Investors have until April 20, 2026 to ask the Court to be appointed to lead the case. The complaint asserts claims under Sections 10(b) and 20(a) of the Securities Exchange Act of 1934 on behalf of investors in NuScale Class A common stock. The case is pending in the U.S. District Court for the District of Oregon and is captioned Truedson v. NuScale Power Corporation, et al., No. 3:26-cv-00328.

Why is NuScale Being Sued for Securities Fraud?

NuScale is a nuclear technology company. Its core technology is the NuScale Power Module (“NPM”), a small modular nuclear reactor (“SMR”) designed to generate energy within a broader power plant. Prior to the start of the Class Period, NuScale established a partnership with ENTRA1 Energy LLC. Under this agreement, ENTRA1 was responsible for constructing power generation facilities incorporating NuScale’s NPMs and managing the financing, development, and initial operations of the facilities utilizing the NPMs.

NuScale allegedly touted ENTRA1’s purported wide-ranging capabilities and deep experience developing power plants. According to NuScale, ENTRA1 is an “independent power plant development platform,” “led by an executive team of energy, infrastructure, and finance sector veterans,” with the type of experience that is “exactly what is required” to commercialize and deploy NuScale’s NPMs.

As alleged, in truth, ENTRA1 had never built, financed, or operated any significant project, let alone a project in the complex field of nuclear power generation. Moreover, in contrast to NuScale’s representations, ENTRA1 had been organized primarily to support the work of one individual, its principal Wadie Habboush, an investor and entrepreneur.

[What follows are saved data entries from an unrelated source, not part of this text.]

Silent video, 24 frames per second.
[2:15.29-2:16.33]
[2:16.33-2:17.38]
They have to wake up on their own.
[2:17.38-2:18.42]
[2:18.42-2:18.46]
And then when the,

Why did NuScale’s Stock Drop?

On November 6, 2025, NuScale disclosed that its general and administrative expenses had increased from $17 million in the prior year period, to $519 million during 3Q 2025, due largely to NuScale’s payment of $495 million to ENTRA1 for its services. Also on November 6, 2025, under pressure from investment analysts, NuScale acknowledged that ENTRA1 did not have any significant experience building nuclear power projects and admitted that ENTRA1 would not actually be “out there building the power plants” but would serve “to coordinate projects, to bring in partners, to get deals and the partners they bring in that can execute.”

Following this news, analysts with Guggenheim Securities, LLC published a report stating that ENTRA1 is a “3-year old company that has never built, financed or operated anything” and had just “3 employees and 1 investor,” and stated a “more accurate description of ENTRA1 would be that it is an entity supporting the activities of a single individual, specifically Mr. Habboush.” This news caused the price of NuScale stock to drop $4.03 per share over two trading days, or more than 12.4%, from a closing price of $32.46 per share on November 6, 2025, to $28.43 per share on November 10, 2025.

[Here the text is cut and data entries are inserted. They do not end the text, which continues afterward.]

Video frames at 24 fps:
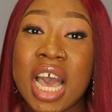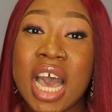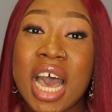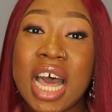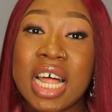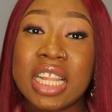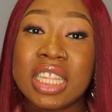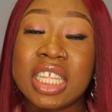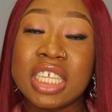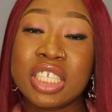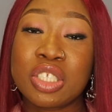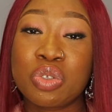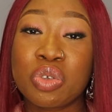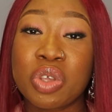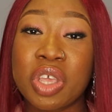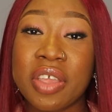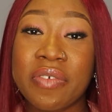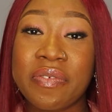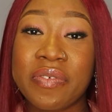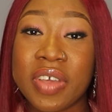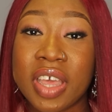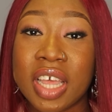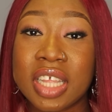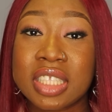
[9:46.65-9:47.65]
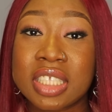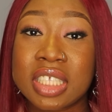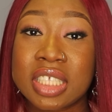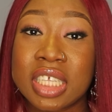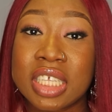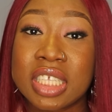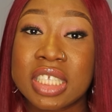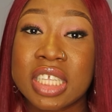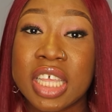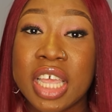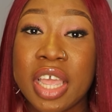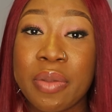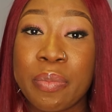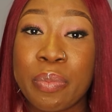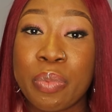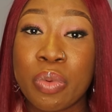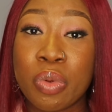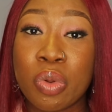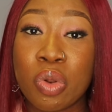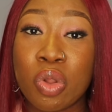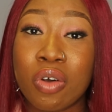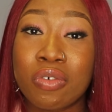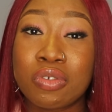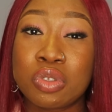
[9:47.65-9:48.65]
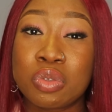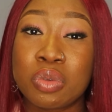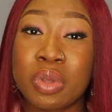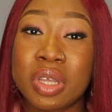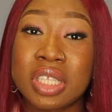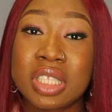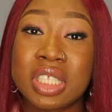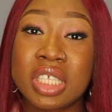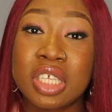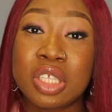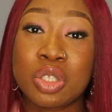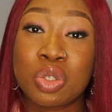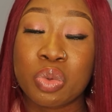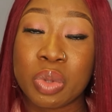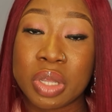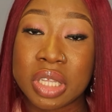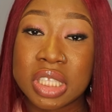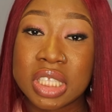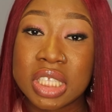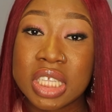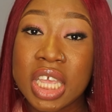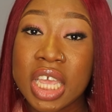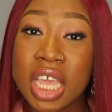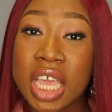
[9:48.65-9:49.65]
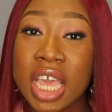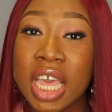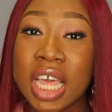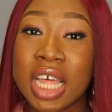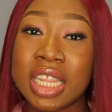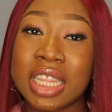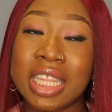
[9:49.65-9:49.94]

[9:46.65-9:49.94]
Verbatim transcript: and this took effect since April of 2020.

Click here for more information:

https://www.bfalaw.com/cases/nuscale-class-action-lawsuit

.

What Can You Do?

If you invested in NuScale, you may have legal options and are encouraged to submit your information to the firm.

All representation is on a contingency fee basis; there is no cost to you. Shareholders are not responsible for any court costs or expenses of litigation. The firm will seek court approval for any potential fees and expenses.

Submit your information by visiting:


https://www.bfalaw.com/cases/nuscale-class-action-lawsuit

Or contact:
Adam McCall
[email protected]
212.789.3619

Why Bleichmar Fonti & Auld LLP?

BFA is a leading international law firm representing plaintiffs in securities class actions and shareholder litigation. It has been named a top plaintiff law firm by Chambers USA, The Legal 500, and ISS SCAS, and its attorneys have been named “Elite Trial Lawyers” by the National Law Journal, “Litigation Stars” by Benchmark Litigation, among the top “500 Leading Plaintiff Financial Lawyers” by Lawdragon, “Titans of the Plaintiffs’ Bar” by Law360 and “SuperLawyers” by Thomson Reuters. Among its recent notable successes, BFA recovered over $900 million in value from Tesla, Inc.’s Board of Directors, as well as $420 million from Teva Pharmaceutical Ind. Ltd.

For more information about BFA and its attorneys, please visit https://www.bfalaw.com.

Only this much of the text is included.